Christmas Food Swaps and savings
- Why not swap a traditional mince pie with a mincemeat filo parcel. Using thin sheets of filo pastry can save you up to 8g of fat per portion.
- Serving your Christmas pudding with low fat custard (made from skimmed milk or soya milk) rather than Brandy butter saves you up to 15g of fat per portion
- Swapping milk chocolate for dark chocolate may not save any calories but the fat in dark chocolate won’t directly affect your cholesterol levels unlike milk chocolate.
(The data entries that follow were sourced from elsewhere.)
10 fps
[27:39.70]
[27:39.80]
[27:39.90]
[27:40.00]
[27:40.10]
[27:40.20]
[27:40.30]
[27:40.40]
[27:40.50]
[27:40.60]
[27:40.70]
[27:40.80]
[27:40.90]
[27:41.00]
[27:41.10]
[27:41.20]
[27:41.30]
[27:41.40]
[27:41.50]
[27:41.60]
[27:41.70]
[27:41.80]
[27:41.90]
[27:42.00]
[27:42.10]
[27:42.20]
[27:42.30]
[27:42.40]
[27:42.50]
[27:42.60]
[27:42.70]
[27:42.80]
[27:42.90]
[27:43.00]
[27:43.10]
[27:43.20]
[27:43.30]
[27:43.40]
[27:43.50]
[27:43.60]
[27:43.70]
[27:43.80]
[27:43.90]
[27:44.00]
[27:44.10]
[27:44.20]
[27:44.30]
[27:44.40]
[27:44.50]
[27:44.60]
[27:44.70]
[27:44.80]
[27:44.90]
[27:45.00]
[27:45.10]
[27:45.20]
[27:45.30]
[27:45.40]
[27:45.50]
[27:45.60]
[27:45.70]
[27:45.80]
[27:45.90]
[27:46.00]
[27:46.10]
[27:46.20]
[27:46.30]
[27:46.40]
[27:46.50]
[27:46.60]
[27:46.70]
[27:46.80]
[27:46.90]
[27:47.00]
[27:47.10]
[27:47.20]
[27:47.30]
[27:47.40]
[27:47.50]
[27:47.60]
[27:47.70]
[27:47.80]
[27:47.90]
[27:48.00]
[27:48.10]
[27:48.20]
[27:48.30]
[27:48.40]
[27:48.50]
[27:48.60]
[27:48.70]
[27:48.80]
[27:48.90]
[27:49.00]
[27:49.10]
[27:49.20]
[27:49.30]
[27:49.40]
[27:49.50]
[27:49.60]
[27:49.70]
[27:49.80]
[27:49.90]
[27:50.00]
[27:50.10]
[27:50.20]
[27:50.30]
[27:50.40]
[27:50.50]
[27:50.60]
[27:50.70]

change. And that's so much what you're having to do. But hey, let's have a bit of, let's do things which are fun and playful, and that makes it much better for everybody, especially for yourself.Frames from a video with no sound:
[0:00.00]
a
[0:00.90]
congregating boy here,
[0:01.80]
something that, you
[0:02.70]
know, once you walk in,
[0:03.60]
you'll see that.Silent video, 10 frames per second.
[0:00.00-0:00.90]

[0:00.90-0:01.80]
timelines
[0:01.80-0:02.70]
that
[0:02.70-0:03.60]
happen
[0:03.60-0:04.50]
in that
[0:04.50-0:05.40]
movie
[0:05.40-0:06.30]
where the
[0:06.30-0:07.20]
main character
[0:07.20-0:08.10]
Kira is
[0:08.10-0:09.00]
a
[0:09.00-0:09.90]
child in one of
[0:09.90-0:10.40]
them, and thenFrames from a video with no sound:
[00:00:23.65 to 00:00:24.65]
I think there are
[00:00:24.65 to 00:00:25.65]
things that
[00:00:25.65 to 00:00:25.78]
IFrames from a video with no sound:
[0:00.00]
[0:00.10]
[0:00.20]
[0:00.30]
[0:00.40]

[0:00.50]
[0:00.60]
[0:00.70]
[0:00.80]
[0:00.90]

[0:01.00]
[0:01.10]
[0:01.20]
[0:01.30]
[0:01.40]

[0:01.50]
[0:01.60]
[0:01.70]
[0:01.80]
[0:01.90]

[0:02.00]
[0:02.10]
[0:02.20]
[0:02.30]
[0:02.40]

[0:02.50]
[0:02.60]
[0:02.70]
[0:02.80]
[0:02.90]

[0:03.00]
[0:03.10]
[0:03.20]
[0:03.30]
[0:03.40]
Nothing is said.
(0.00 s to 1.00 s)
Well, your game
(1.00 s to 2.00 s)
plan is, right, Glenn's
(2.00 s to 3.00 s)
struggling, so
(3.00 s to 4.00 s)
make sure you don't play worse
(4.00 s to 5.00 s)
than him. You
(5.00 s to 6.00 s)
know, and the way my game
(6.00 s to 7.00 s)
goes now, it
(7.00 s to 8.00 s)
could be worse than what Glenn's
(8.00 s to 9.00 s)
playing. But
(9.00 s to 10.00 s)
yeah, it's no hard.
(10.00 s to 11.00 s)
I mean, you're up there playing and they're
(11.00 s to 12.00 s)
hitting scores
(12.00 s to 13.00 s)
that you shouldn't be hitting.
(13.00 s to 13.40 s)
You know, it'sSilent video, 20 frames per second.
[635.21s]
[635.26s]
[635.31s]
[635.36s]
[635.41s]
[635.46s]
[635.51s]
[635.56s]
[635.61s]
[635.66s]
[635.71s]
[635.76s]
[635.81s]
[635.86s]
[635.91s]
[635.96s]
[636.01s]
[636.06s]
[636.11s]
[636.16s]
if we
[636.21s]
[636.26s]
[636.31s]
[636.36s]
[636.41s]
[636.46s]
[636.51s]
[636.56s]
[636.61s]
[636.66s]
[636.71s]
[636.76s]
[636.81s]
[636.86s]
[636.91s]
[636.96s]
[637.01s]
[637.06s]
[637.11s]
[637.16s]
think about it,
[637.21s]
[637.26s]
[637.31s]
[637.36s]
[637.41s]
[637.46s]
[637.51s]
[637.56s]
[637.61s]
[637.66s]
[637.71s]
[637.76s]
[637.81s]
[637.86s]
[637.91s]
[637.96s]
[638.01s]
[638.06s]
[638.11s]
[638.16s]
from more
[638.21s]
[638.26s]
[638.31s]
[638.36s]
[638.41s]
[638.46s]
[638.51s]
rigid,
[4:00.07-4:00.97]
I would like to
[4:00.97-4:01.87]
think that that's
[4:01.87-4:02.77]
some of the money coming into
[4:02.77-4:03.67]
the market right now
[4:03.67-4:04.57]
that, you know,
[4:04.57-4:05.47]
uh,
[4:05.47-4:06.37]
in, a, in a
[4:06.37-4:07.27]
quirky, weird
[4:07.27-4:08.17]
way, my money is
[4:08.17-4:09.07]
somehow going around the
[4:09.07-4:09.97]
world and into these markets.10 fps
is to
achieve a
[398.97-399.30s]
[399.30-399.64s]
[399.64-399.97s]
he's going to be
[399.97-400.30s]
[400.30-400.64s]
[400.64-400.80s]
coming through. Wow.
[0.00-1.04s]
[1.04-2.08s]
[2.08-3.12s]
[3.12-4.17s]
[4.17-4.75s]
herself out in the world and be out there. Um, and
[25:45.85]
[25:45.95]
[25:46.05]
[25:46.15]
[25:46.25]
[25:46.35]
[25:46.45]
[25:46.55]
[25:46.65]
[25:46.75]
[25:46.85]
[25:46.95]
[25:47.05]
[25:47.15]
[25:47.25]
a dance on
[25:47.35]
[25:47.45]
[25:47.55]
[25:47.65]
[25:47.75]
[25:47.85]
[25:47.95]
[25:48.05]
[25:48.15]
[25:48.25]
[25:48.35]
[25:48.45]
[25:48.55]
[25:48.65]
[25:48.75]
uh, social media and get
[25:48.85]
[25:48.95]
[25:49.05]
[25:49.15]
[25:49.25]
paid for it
Cholesterol lowering foods
Don’t forget to make the most of foods that actively lower cholesterol over the Christmas period. These include nuts, foods fortified with plant sterols and stanols, soya dairy alternatives, tofu and foods rich in soluble fibre such as oat cereals, oatie bread, beans, peas, lentils and some fruits and vegetables such as aubergine, okra and citrus fruits.